Öndög (Wang Quan’an, 2019)

Essay

Right from the start, Wang Quan’an’s Öndög (2019) throws us into the Mongolian landscape, although at first we as spectators are not aware of it. We find ourselves in medias res, not knowing how to position ourselves within the space. The film opens with a black screen, its soundtrack filled only with the voices of men talking amongst themselves. Our disorientation ends momentarily when lights are turned on, a car’s headlights apparently, only for us to discover that we are still lost in the setting. We move with the car, its headlights capturing fragments of the surroundings, temporarily illuminating a herd of wild horses and finally coming to a halt, fixating the contours of a human body. This might read like the beginning of a murder mystery, but it is not; Öndög solves its crime off screen.
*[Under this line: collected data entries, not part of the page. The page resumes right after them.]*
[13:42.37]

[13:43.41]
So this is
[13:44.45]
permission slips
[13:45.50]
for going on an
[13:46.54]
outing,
Instead Wang Quan’an directs our attention to how human and non-human figures move within a landscape.

Before digging into the specifics of Öndög, it is important to note that our relation to space changed significantly at the time cinema was invented, mainly through the influence of colonialism and the rise of tourism facilitated by new and faster ways of travelling. Still, tourism was not for everyone. Travel films were a way for the less wealthy to see what was otherwise only accessible to them in the still form of painting or photography, and even to those media their access was limited. A widespread fascination for the natural world in motion quickly made travel films popular. The famous amusement park attractions ‘Hale’s Tours of the World’ for example, with movies like The Georgetown Loop (1903), were designed to simulate a railway journey, showing films that were shot from the front of a moving vehicle (just as the camera is attached to the moving vehicle in the opening shot of Öndög). Hale’s Tours of the World provided its ‘passengers’ with a faithful representation of what they would see if they were to take a real train ride, looking out of its windows, observing both landscape and city. In Landscape and Film, Marin Lefebvre noted that “It is almost as if the décor had been set first and the cinema was simply waiting for the players to arrive and turn it into the setting for some unfolding drama.” Counter to the history of most of western art, where narrative came first and space emancipated itself from it, space in cinema was the starting point from which the action emerged.
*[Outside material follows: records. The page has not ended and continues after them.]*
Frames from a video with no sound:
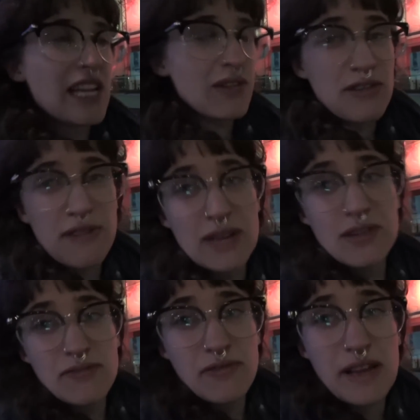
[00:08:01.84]
They were fine
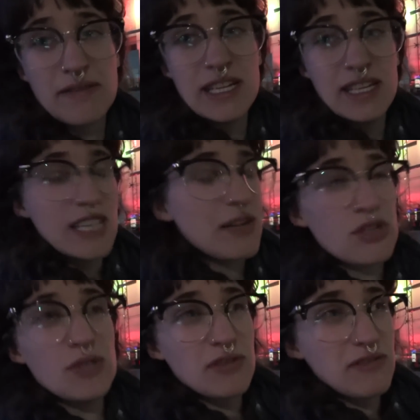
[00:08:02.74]
with it. They were
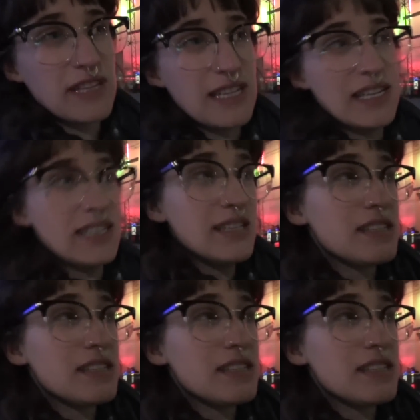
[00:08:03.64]
super friendly.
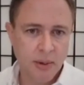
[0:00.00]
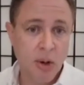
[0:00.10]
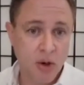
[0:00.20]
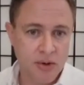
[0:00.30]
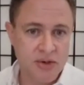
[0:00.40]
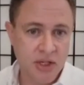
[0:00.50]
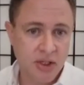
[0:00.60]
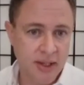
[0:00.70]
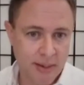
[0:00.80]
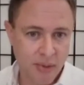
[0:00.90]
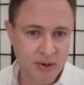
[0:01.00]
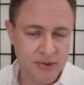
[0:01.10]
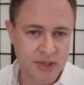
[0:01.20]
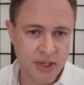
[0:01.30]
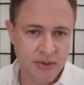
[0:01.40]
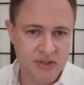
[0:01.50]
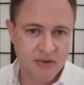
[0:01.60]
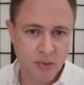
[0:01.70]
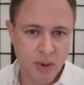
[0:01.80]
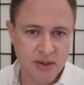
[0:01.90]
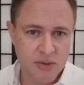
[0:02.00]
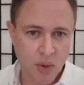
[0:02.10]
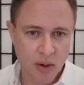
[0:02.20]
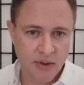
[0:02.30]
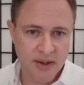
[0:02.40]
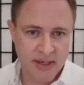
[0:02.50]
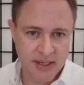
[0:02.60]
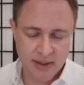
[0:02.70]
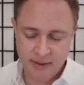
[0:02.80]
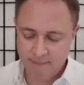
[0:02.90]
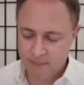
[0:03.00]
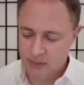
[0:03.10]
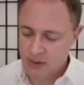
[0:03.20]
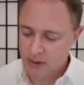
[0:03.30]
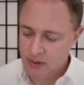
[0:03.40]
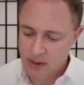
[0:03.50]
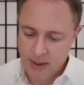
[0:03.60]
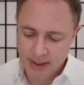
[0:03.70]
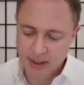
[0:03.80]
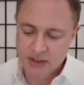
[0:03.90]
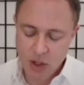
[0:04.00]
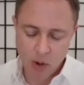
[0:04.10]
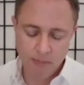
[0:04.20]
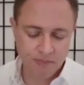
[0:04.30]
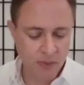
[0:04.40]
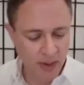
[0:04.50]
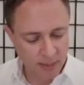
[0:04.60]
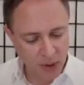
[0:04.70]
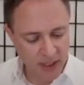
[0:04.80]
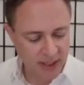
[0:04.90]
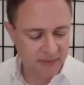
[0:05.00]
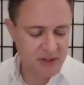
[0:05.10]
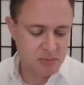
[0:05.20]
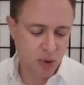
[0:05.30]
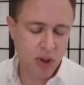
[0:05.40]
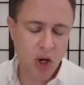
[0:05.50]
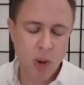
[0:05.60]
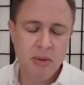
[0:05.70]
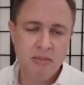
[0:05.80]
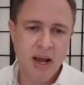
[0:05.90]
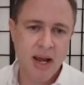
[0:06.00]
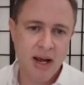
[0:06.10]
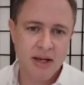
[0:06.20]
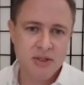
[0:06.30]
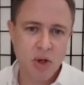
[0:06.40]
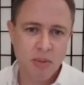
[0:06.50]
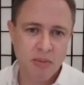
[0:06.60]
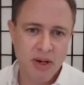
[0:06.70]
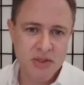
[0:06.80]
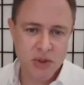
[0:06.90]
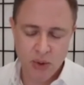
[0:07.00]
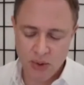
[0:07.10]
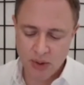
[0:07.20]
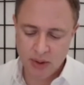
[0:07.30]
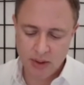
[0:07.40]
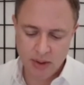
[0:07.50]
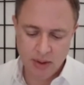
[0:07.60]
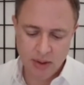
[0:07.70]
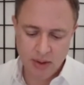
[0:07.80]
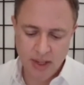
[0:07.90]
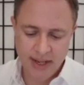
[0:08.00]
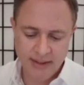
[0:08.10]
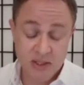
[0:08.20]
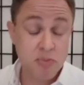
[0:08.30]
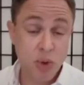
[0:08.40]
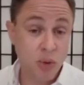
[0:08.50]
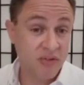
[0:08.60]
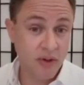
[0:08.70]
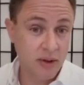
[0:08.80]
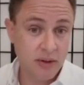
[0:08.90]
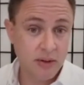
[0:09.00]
partners and collaborators in the civil rights work they did. So, I'm looking at this book, Open My Eyes, Open My Soul, and it's beautiful.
Film had the capacity to show audiences what they would otherwise not be able to see, including exotic lands, peoples and events. Hollywood became the dominant locus for the representation of the world ‘abroad’ to Western audiences, shaping our conceptions of places we could not visit and at the same time influencing the way we would perceive them upon encountering them. In this way, the cinematic landscape, as part of the cultural product called ‘cinema’, is mediated by power relations, which create a specific iconography of space. When we look at nature, we frame it, and this mental activity is made permanent in cinema; nature becomes landscape. Most obvious in this case is the Hollywood western, which uses the characteristic desert wastelands of the American frontier as an allegorical space first to mythologize nation building and later to critique modern society. The more westerns were made, the more they became a significant part of what we refer to as culture, namely our collective interpretation of our environment. In cinema, there is no longer any real ‘absolute’ landscape anymore, only the myth we have constructed of it.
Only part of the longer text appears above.